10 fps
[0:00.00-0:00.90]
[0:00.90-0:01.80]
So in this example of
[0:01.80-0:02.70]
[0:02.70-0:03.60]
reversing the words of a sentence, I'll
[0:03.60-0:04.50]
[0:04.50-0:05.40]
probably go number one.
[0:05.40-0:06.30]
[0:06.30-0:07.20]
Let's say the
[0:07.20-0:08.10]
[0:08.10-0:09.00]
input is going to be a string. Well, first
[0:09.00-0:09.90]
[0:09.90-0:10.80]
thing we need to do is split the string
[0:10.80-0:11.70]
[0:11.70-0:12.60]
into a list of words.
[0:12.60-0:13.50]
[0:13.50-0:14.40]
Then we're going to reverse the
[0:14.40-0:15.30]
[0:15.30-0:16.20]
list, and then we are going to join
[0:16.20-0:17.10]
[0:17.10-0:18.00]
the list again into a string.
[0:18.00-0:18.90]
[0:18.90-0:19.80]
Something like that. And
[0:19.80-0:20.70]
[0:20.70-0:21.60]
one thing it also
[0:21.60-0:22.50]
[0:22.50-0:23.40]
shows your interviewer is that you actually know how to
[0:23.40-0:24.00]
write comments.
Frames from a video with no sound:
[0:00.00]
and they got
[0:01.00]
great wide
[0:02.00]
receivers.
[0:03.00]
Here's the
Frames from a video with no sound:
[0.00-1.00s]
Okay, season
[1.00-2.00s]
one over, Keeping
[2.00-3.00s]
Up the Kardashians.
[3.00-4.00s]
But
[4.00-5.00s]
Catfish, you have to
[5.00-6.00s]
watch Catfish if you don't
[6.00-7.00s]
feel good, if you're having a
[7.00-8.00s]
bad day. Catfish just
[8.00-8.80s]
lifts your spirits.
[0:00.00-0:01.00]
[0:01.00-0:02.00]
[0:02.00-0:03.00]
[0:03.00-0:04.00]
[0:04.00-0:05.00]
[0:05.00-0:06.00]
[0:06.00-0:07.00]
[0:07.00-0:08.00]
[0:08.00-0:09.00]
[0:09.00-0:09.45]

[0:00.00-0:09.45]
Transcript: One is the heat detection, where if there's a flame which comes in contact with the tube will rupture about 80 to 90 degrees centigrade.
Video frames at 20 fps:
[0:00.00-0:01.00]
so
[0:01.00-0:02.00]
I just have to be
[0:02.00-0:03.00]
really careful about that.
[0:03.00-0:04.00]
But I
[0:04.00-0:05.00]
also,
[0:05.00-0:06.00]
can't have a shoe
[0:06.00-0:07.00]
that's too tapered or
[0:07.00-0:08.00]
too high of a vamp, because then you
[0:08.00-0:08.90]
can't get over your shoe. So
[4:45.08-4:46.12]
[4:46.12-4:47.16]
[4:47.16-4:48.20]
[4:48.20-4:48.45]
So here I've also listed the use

◆ Task brief: You are asked to copy all of the entries above exactly.

◆ Exercise response:
10 fps
[0:00.00-0:00.90]
[0:00.90-0:01.80]
So in this example of
[0:01.80-0:02.70]
[0:02.70-0:03.60]
reversing the words of a sentence, I'll
[0:03.60-0:04.50]
[0:04.50-0:05.40]
probably go number one.
[0:05.40-0:06.30]
[0:06.30-0:07.20]
Let's say the
[0:07.20-0:08.10]
[0:08.10-0:09.00]
input is going to be a string. Well, first
[0:09.00-0:09.90]
[0:09.90-0:10.80]
thing we need to do is split the string
[0:10.80-0:11.70]
[0:11.70-0:12.60]
into a list of words.
[0:12.60-0:13.50]
[0:13.50-0:14.40]
Then we're going to reverse the
[0:14.40-0:15.30]
[0:15.30-0:16.20]
list, and then we are going to join
[0:16.20-0:17.10]
[0:17.10-0:18.00]
the list again into a string.
[0:18.00-0:18.90]
[0:18.90-0:19.80]
Something like that. And
[0:19.80-0:20.70]
[0:20.70-0:21.60]
one thing it also
[0:21.60-0:22.50]
[0:22.50-0:23.40]
shows your interviewer is that you actually know how to
[0:23.40-0:24.00]
write comments.
Frames from a video with no sound:
[0:00.00]
and they got
[0:01.00]
great wide
[0:02.00]
receivers.
[0:03.00]
Here's the
Frames from a video with no sound:
[0.00-1.00s]
Okay, season
[1.00-2.00s]
one over, Keeping
[2.00-3.00s]
Up the Kardashians.
[3.00-4.00s]
But
[4.00-5.00s]
Catfish, you have to
[5.00-6.00s]
watch Catfish if you don't
[6.00-7.00s]
feel good, if you're having a
[7.00-8.00s]
bad day. Catfish just
[8.00-8.80s]
lifts your spirits.
[0:00.00-0:01.00]
[0:01.00-0:02.00]
[0:02.00-0:03.00]
[0:03.00-0:04.00]
[0:04.00-0:05.00]
[0:05.00-0:06.00]
[0:06.00-0:07.00]
[0:07.00-0:08.00]
[0:08.00-0:09.00]
[0:09.00-0:09.45]

[0:00.00-0:09.45]
Transcript: One is the heat detection, where if there's a flame which comes in contact with the tube will rupture about 80 to 90 degrees centigrade.
Video frames at 20 fps:
[0:00.00-0:01.00]
so
[0:01.00-0:02.00]
I just have to be
[0:02.00-0:03.00]
really careful about that.
[0:03.00-0:04.00]
But I
[0:04.00-0:05.00]
also,
[0:05.00-0:06.00]
can't have a shoe
[0:06.00-0:07.00]
that's too tapered or
[0:07.00-0:08.00]
too high of a vamp, because then you
[0:08.00-0:08.90]
can't get over your shoe. So
[4:45.08-4:46.12]
[4:46.12-4:47.16]
[4:47.16-4:48.20]
[4:48.20-4:48.45]
So here I've also listed the use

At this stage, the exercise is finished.